**REQUIRED WORK**
Each entry below is to be transcribed exactly; pictures are not copied.

**THE DATA**
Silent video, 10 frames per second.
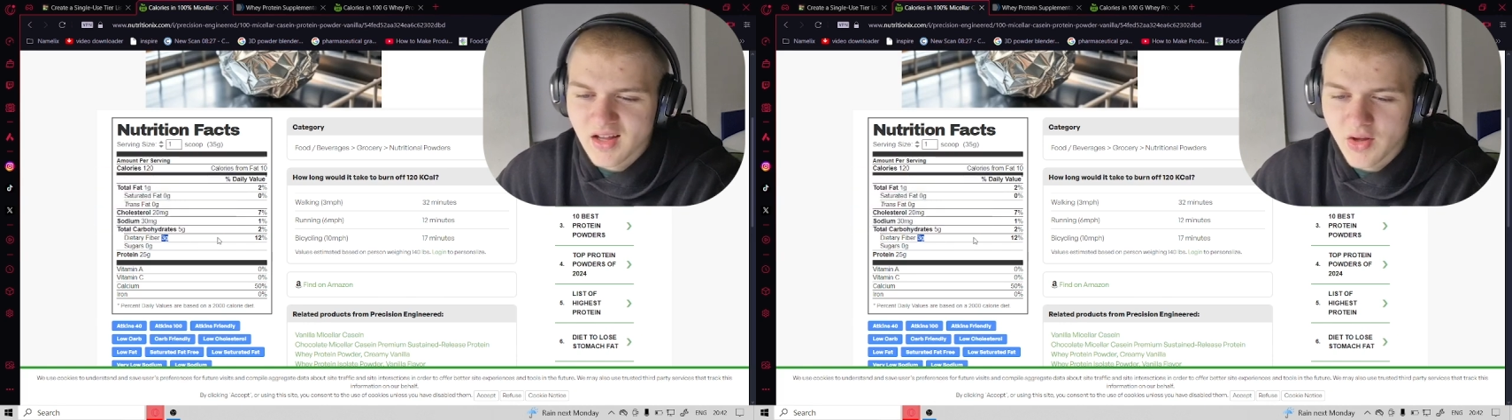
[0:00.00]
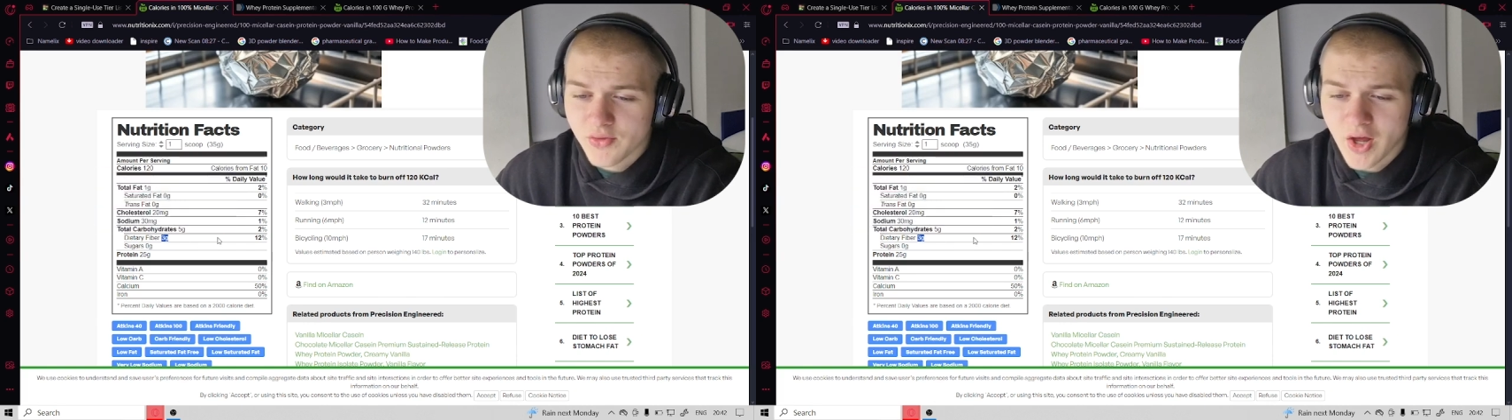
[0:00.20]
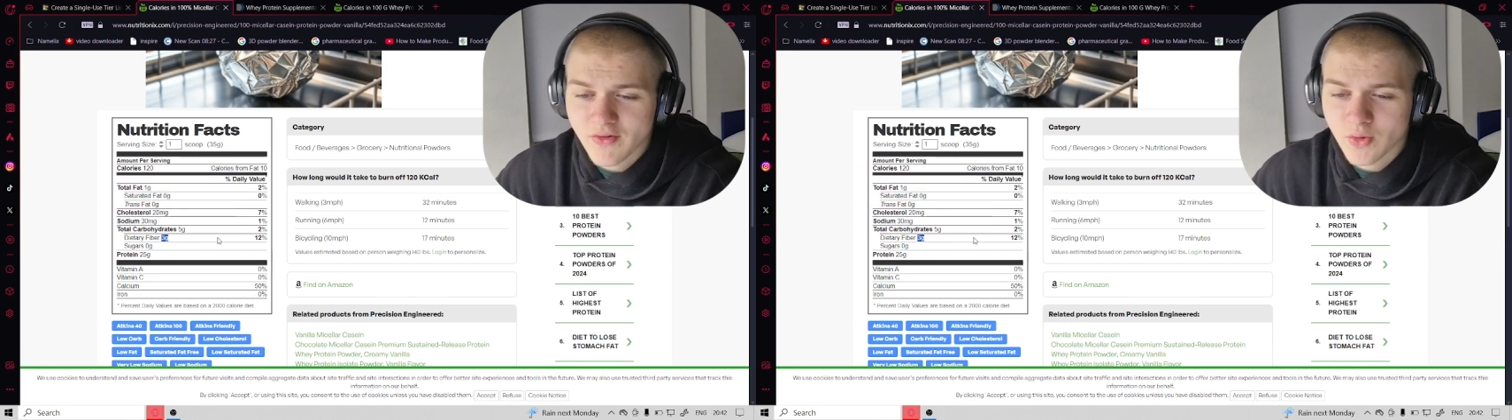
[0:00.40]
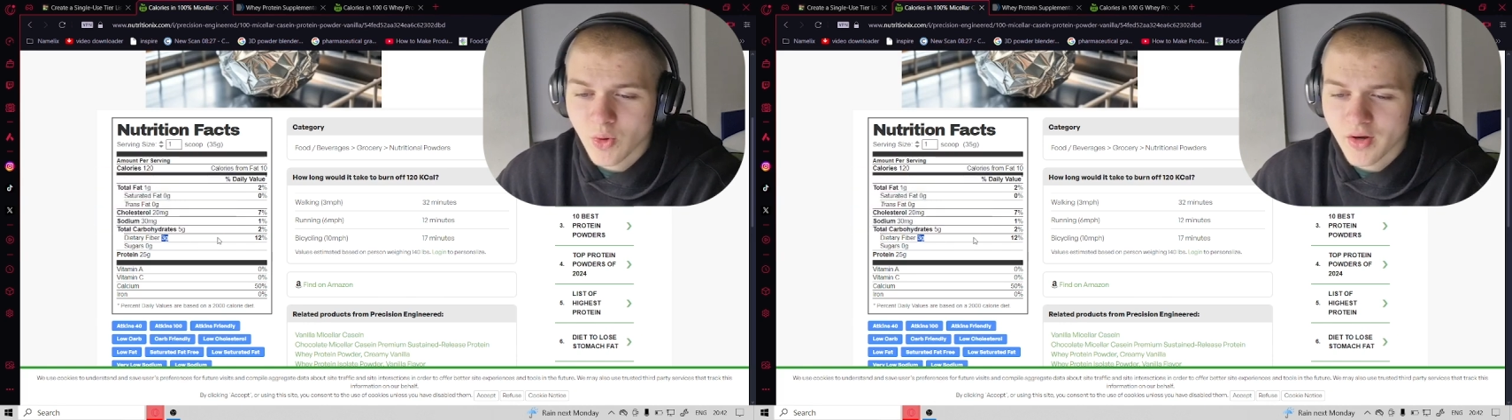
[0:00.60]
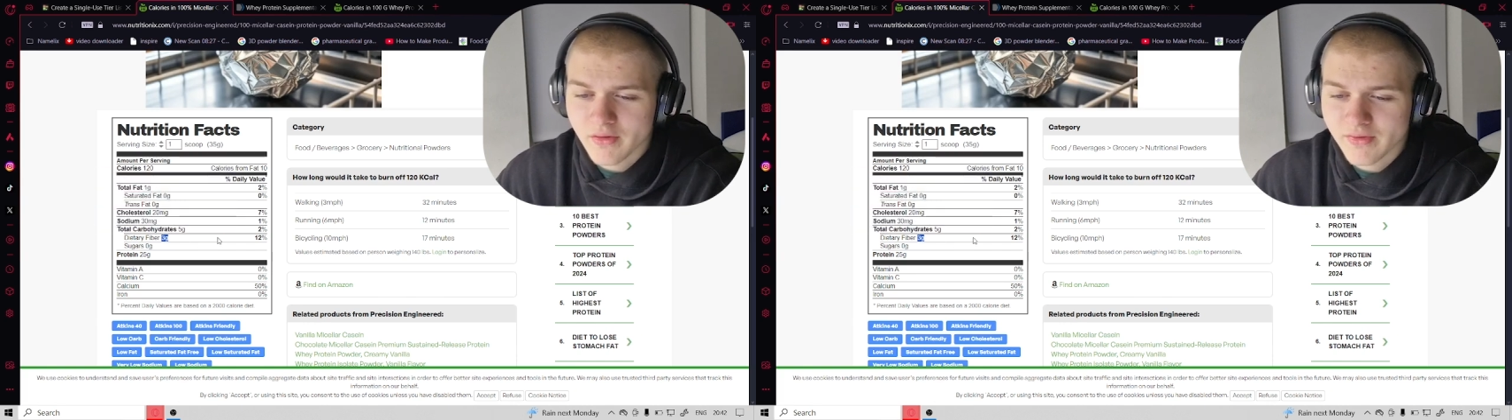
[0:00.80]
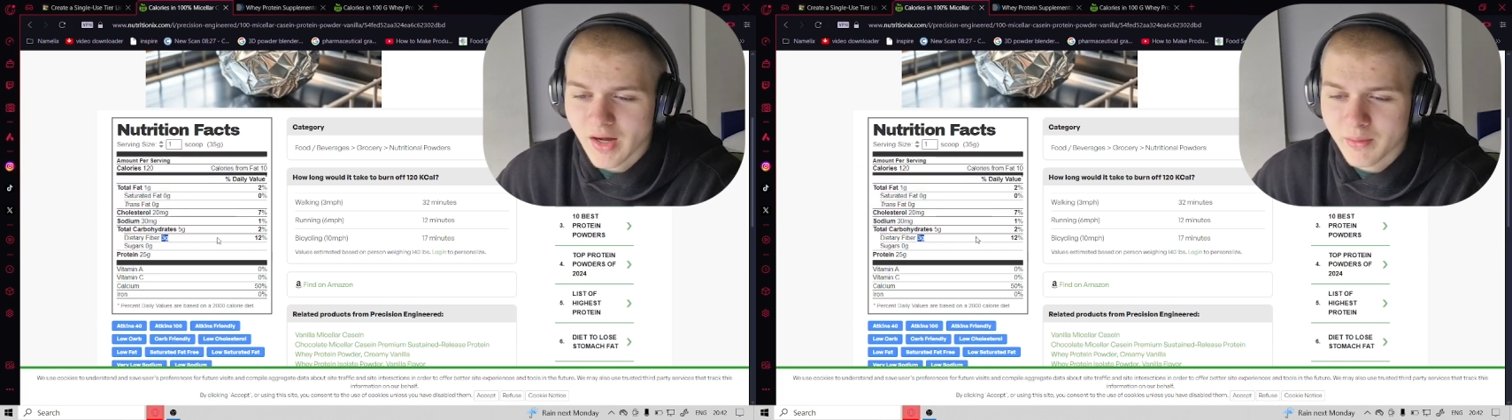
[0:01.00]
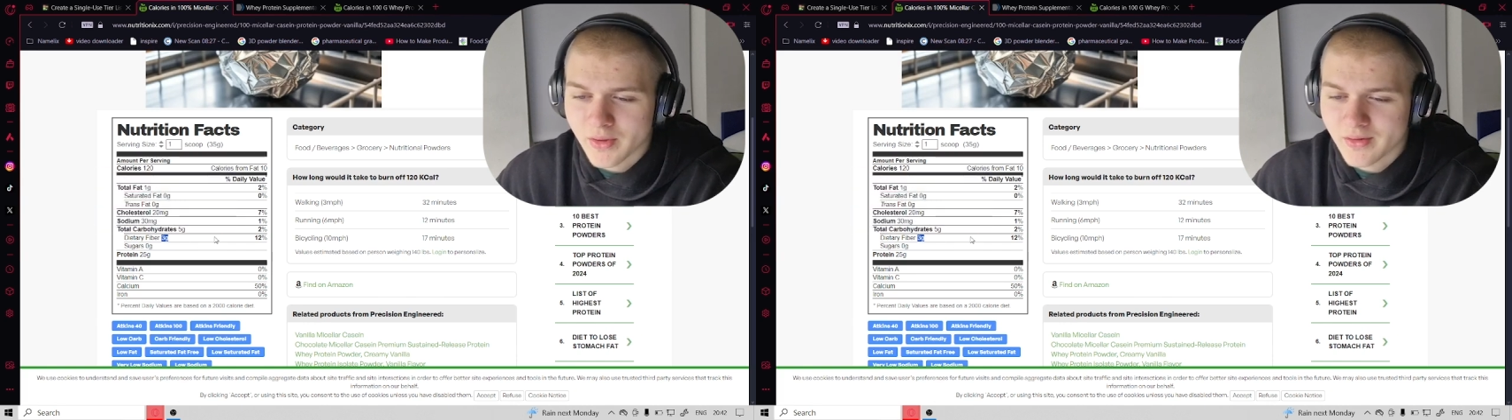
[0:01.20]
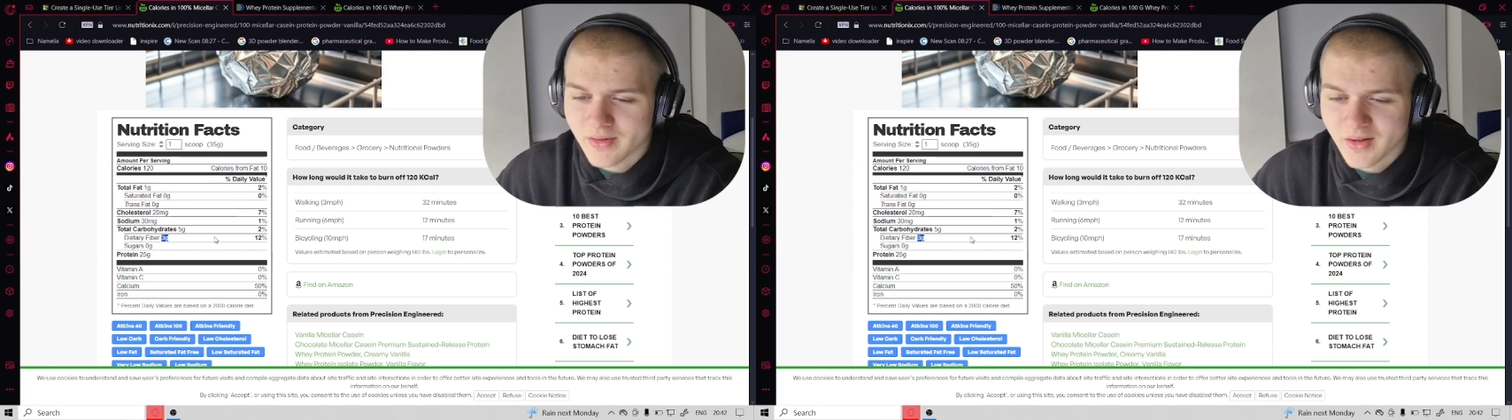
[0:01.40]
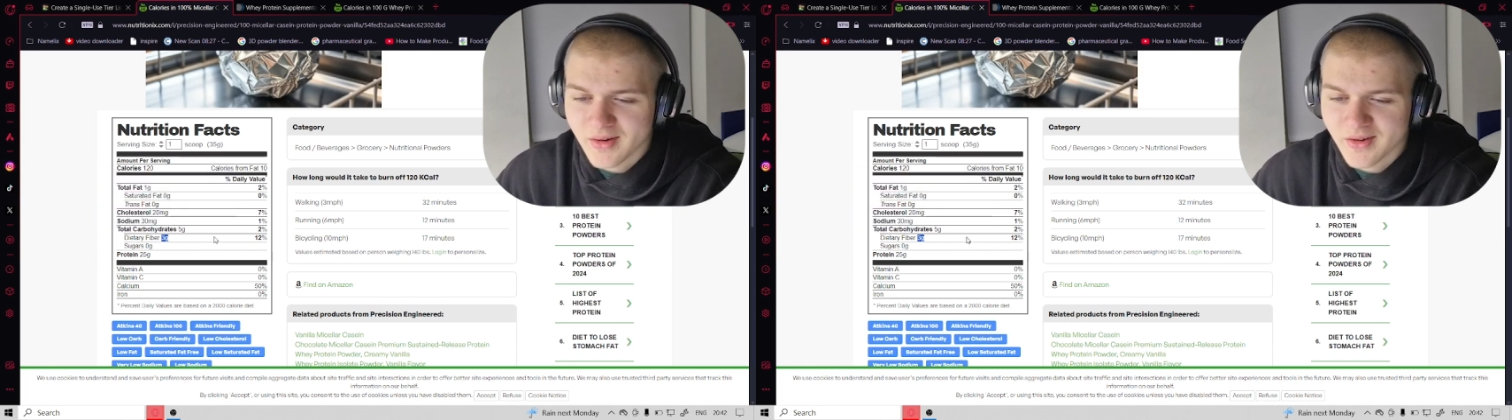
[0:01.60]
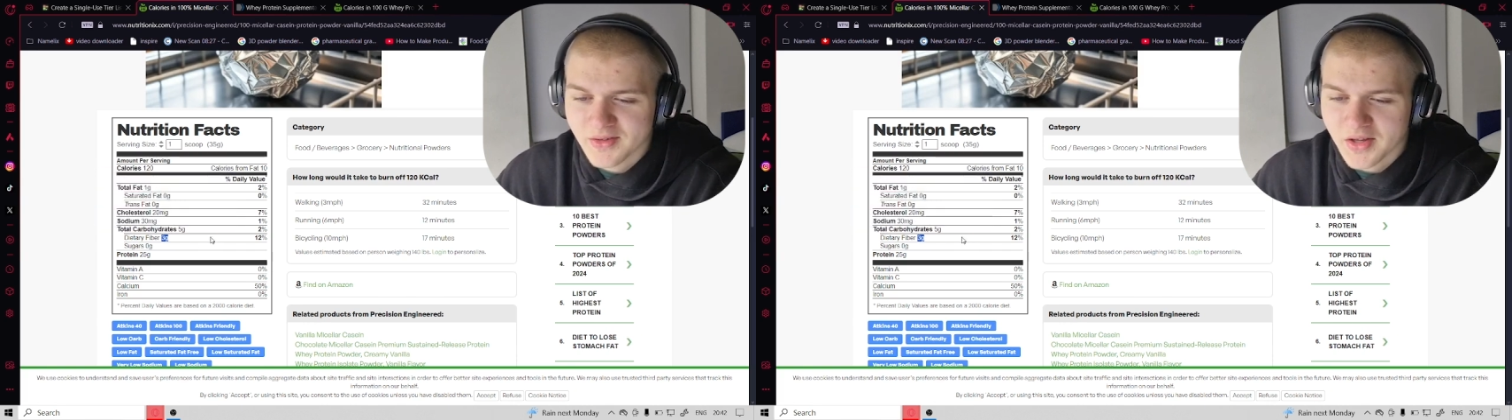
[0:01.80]
if you ever wanted fiber,
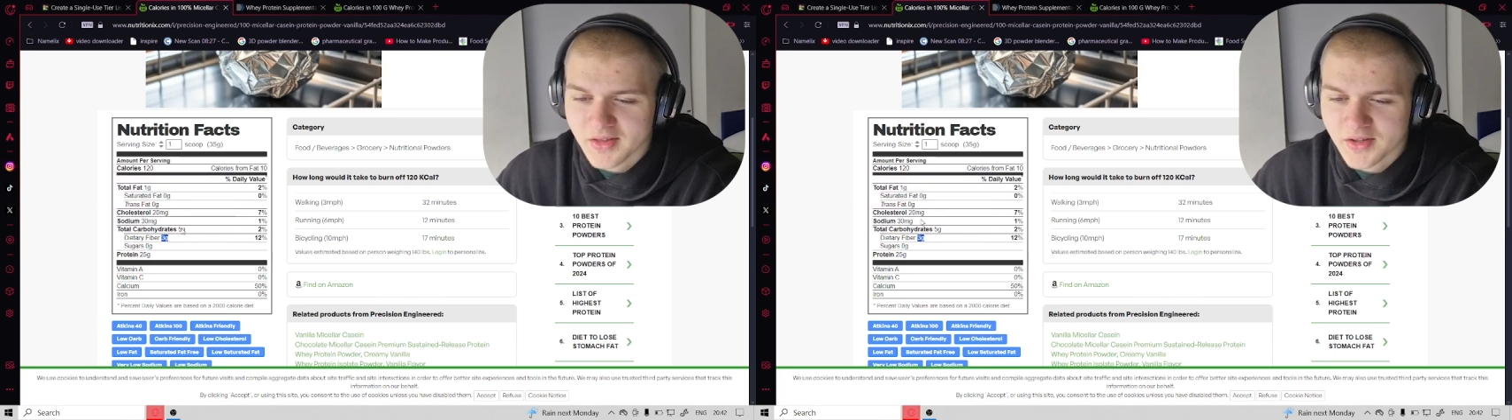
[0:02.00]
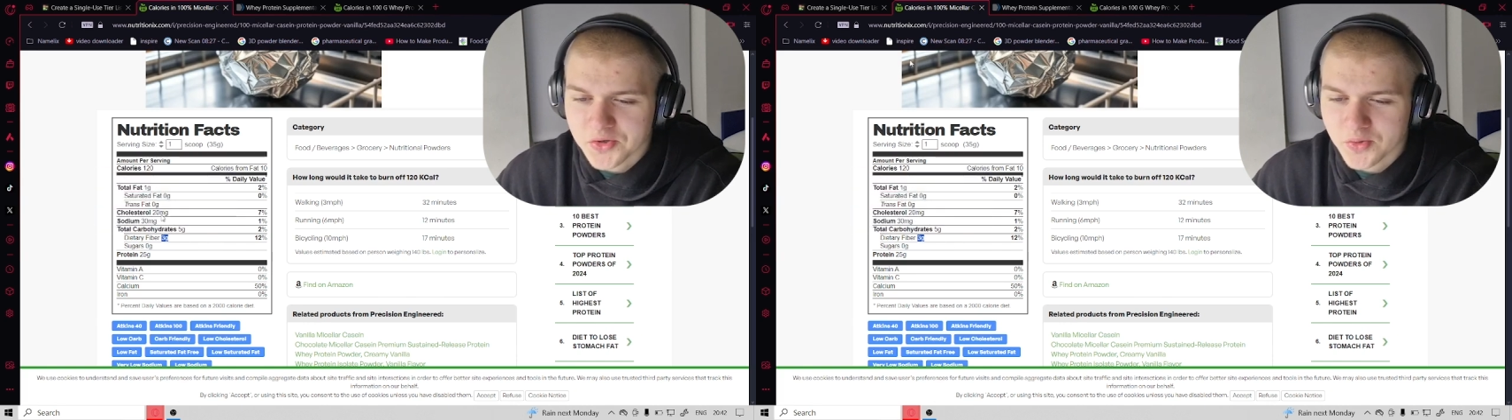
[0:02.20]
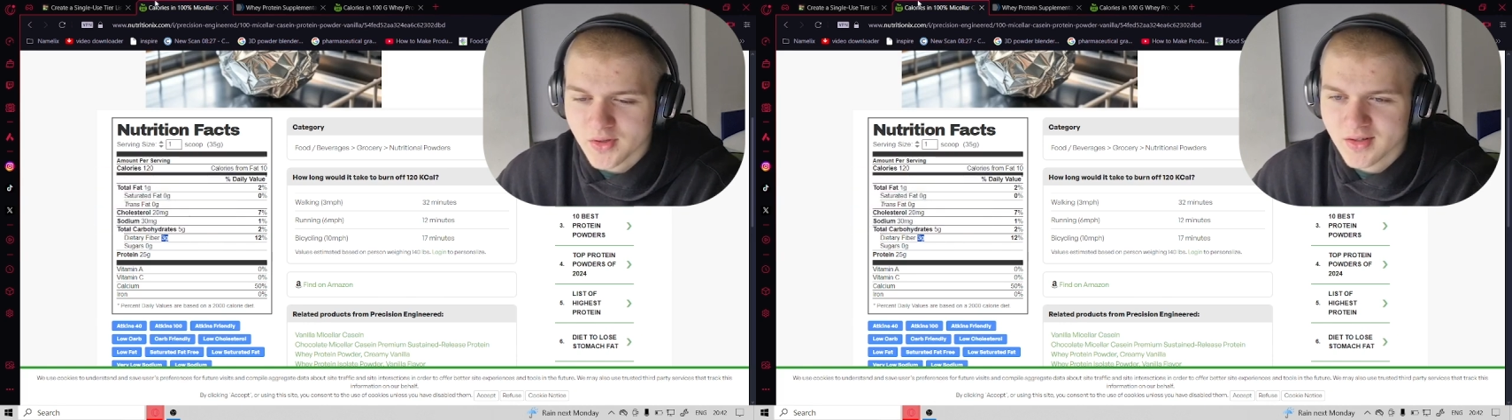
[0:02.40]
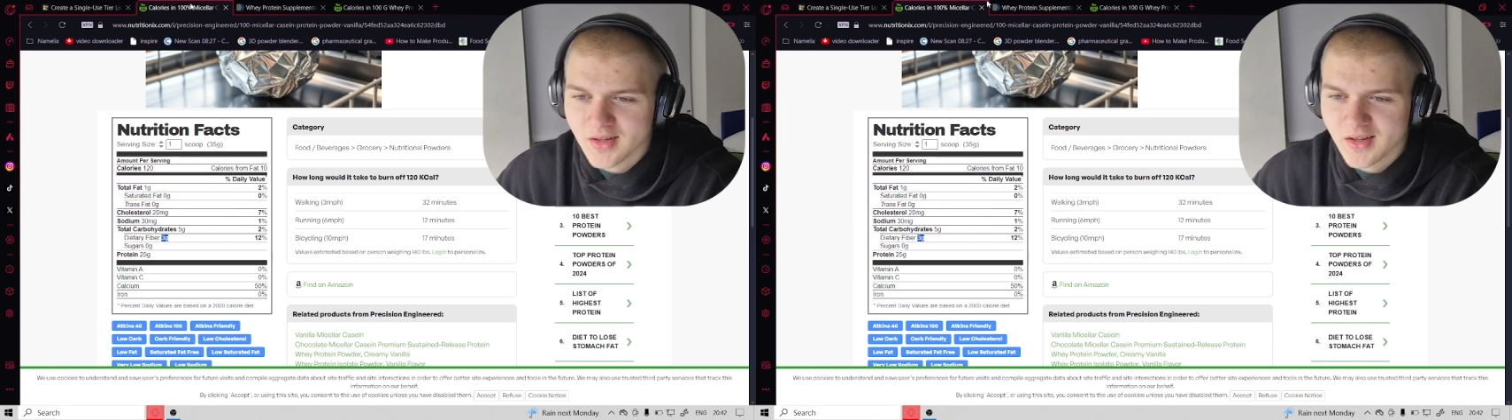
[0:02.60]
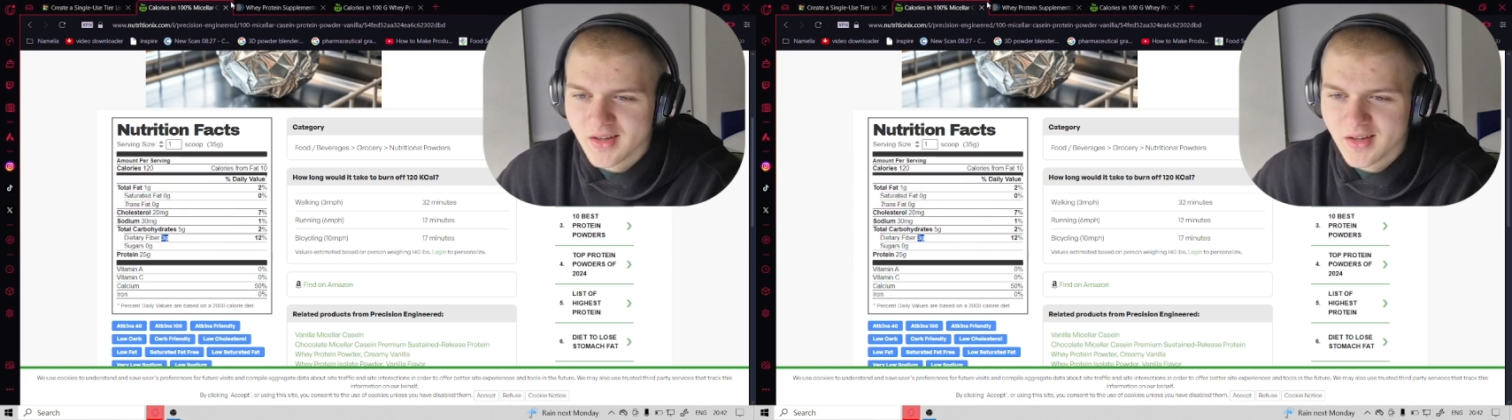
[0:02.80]
take this one.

**SOLUTION TO THE PROBLEM**
Silent video, 10 frames per second.
[0:00.00]
[0:00.20]
[0:00.40]
[0:00.60]
[0:00.80]
[0:01.00]
[0:01.20]
[0:01.40]
[0:01.60]
[0:01.80]
if you ever wanted fiber,
[0:02.00]
[0:02.20]
[0:02.40]
[0:02.60]
[0:02.80]
take this one.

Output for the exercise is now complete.